■ **Assigned task**
Look for the line with "[00:00:10.68 to 00:00:11.68]" in the entries below, then extract that line and all lines after it exactly, with pictures left out.

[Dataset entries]
====================

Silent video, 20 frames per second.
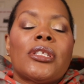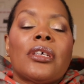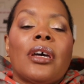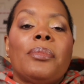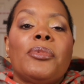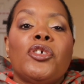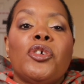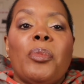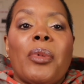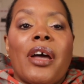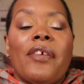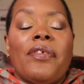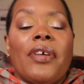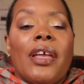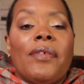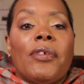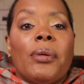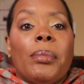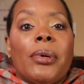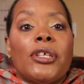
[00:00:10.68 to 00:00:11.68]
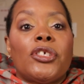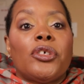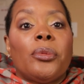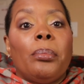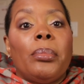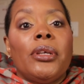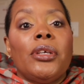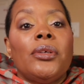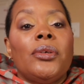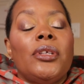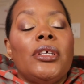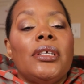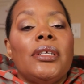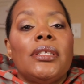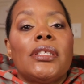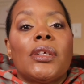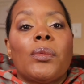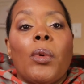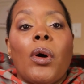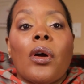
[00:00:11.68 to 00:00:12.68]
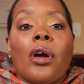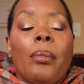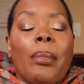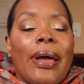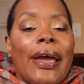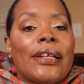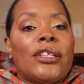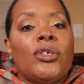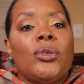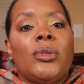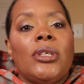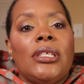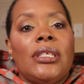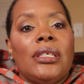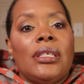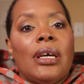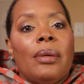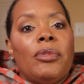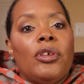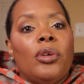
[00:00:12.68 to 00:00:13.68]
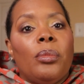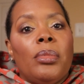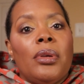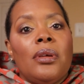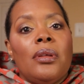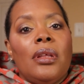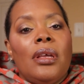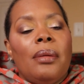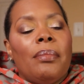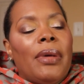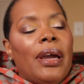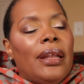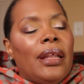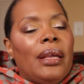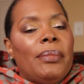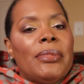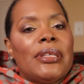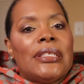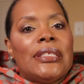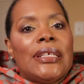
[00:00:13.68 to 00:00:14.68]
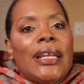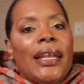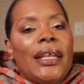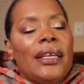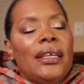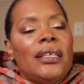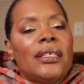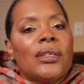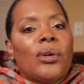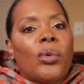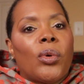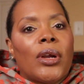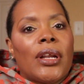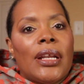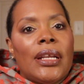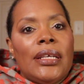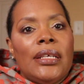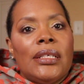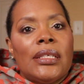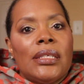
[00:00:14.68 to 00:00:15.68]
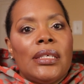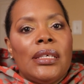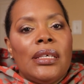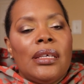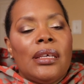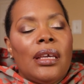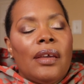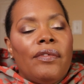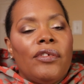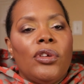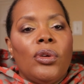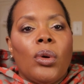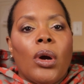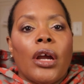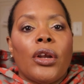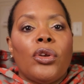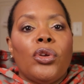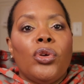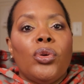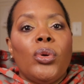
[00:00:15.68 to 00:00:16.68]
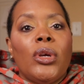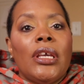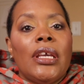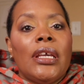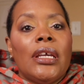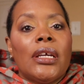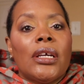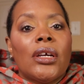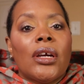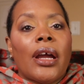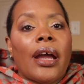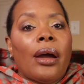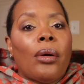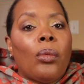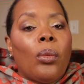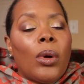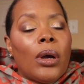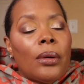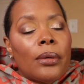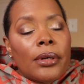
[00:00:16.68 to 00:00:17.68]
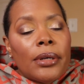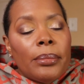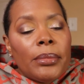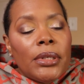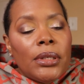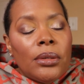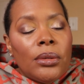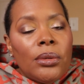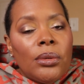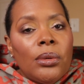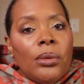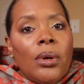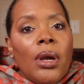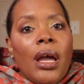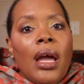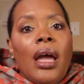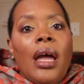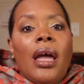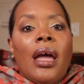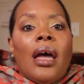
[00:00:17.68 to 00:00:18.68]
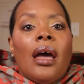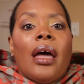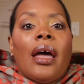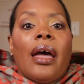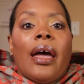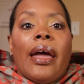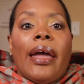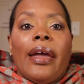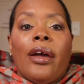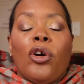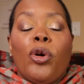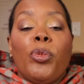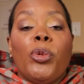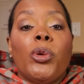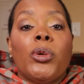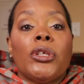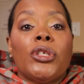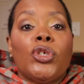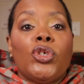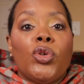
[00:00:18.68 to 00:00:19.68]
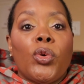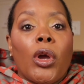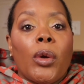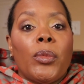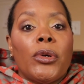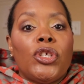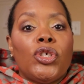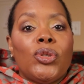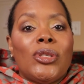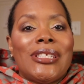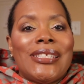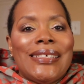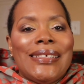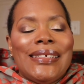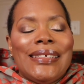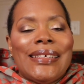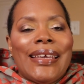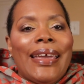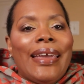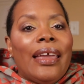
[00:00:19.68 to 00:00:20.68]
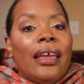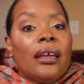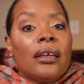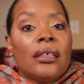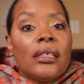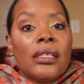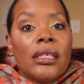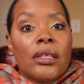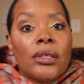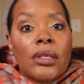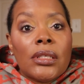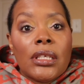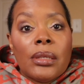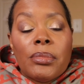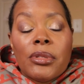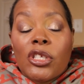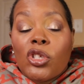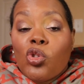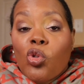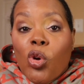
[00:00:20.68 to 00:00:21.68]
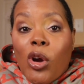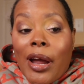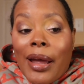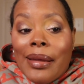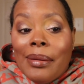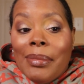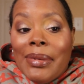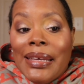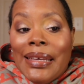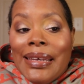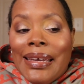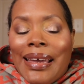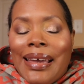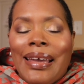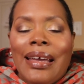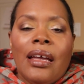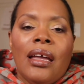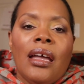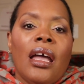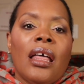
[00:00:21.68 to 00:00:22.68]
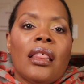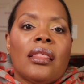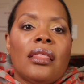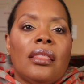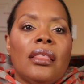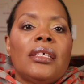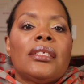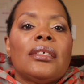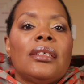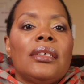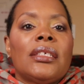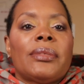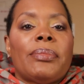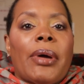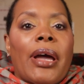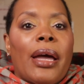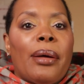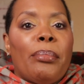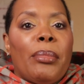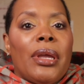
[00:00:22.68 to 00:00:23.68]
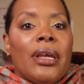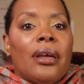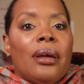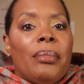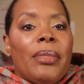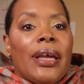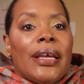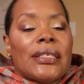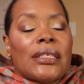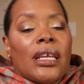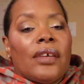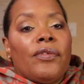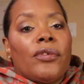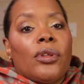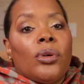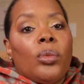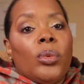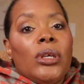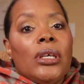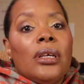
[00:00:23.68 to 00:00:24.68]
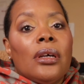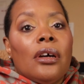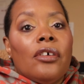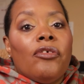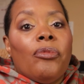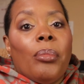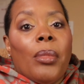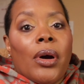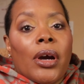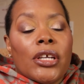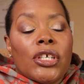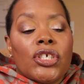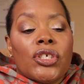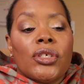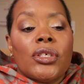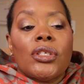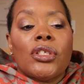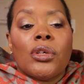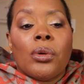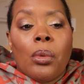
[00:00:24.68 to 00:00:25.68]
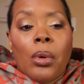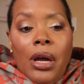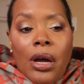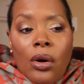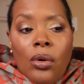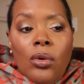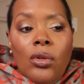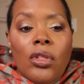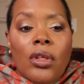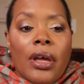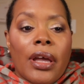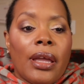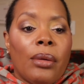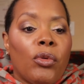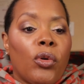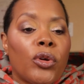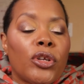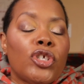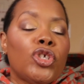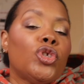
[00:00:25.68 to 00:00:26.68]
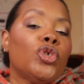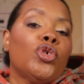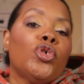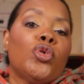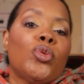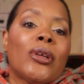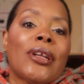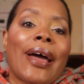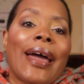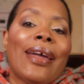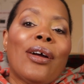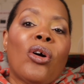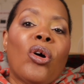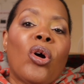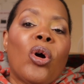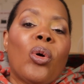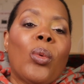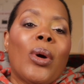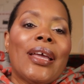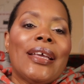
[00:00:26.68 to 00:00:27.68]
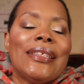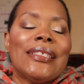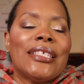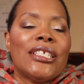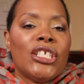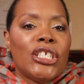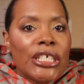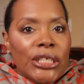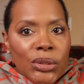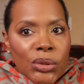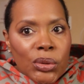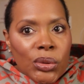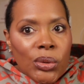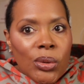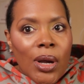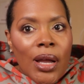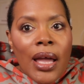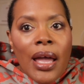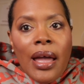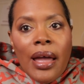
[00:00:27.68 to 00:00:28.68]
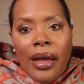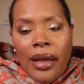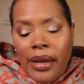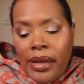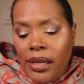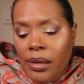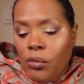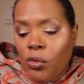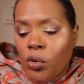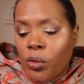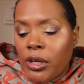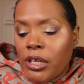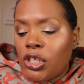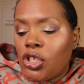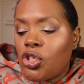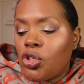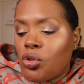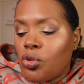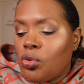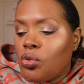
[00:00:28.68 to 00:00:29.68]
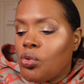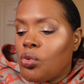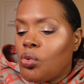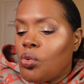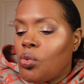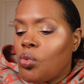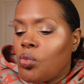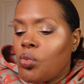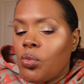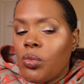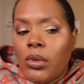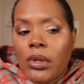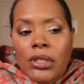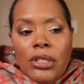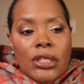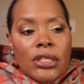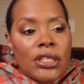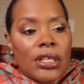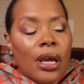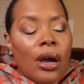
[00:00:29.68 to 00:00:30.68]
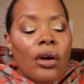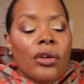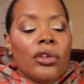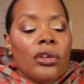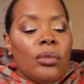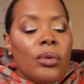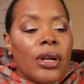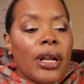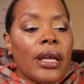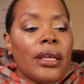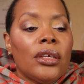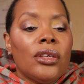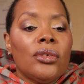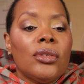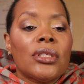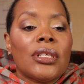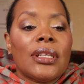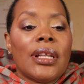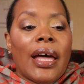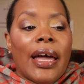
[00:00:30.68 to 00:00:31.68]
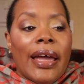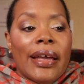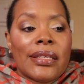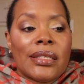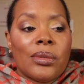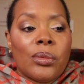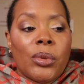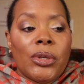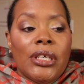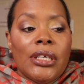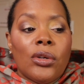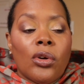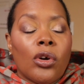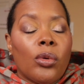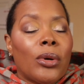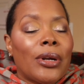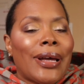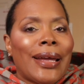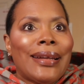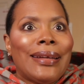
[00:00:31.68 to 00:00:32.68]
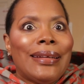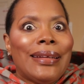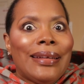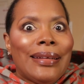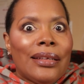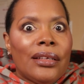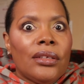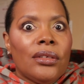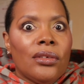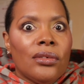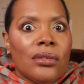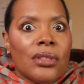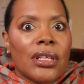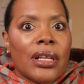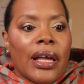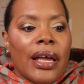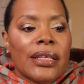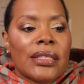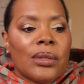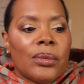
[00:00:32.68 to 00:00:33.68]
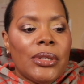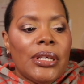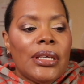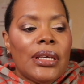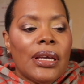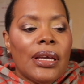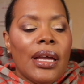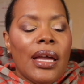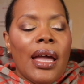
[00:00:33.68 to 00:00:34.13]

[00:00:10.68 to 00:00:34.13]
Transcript: up to my favorite bunch of beauties? Welcome back to Niecey W Beauty. My name is Denise or Niecey. If you are new here, I welcome you. I hope you enjoy what you see and consider subscribing. This is my makeup basket for the week of March the 12th. I am going to do what I always do. I am going to tell you what I used last week or what I didn't use last week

====================

■ **Answer below**
[00:00:10.68 to 00:00:11.68]
[00:00:11.68 to 00:00:12.68]
[00:00:12.68 to 00:00:13.68]
[00:00:13.68 to 00:00:14.68]
[00:00:14.68 to 00:00:15.68]
[00:00:15.68 to 00:00:16.68]
[00:00:16.68 to 00:00:17.68]
[00:00:17.68 to 00:00:18.68]
[00:00:18.68 to 00:00:19.68]
[00:00:19.68 to 00:00:20.68]
[00:00:20.68 to 00:00:21.68]
[00:00:21.68 to 00:00:22.68]
[00:00:22.68 to 00:00:23.68]
[00:00:23.68 to 00:00:24.68]
[00:00:24.68 to 00:00:25.68]
[00:00:25.68 to 00:00:26.68]
[00:00:26.68 to 00:00:27.68]
[00:00:27.68 to 00:00:28.68]
[00:00:28.68 to 00:00:29.68]
[00:00:29.68 to 00:00:30.68]
[00:00:30.68 to 00:00:31.68]
[00:00:31.68 to 00:00:32.68]
[00:00:32.68 to 00:00:33.68]
[00:00:33.68 to 00:00:34.13]

[00:00:10.68 to 00:00:34.13]
Transcript: up to my favorite bunch of beauties? Welcome back to Niecey W Beauty. My name is Denise or Niecey. If you are new here, I welcome you. I hope you enjoy what you see and consider subscribing. This is my makeup basket for the week of March the 12th. I am going to do what I always do. I am going to tell you what I used last week or what I didn't use last week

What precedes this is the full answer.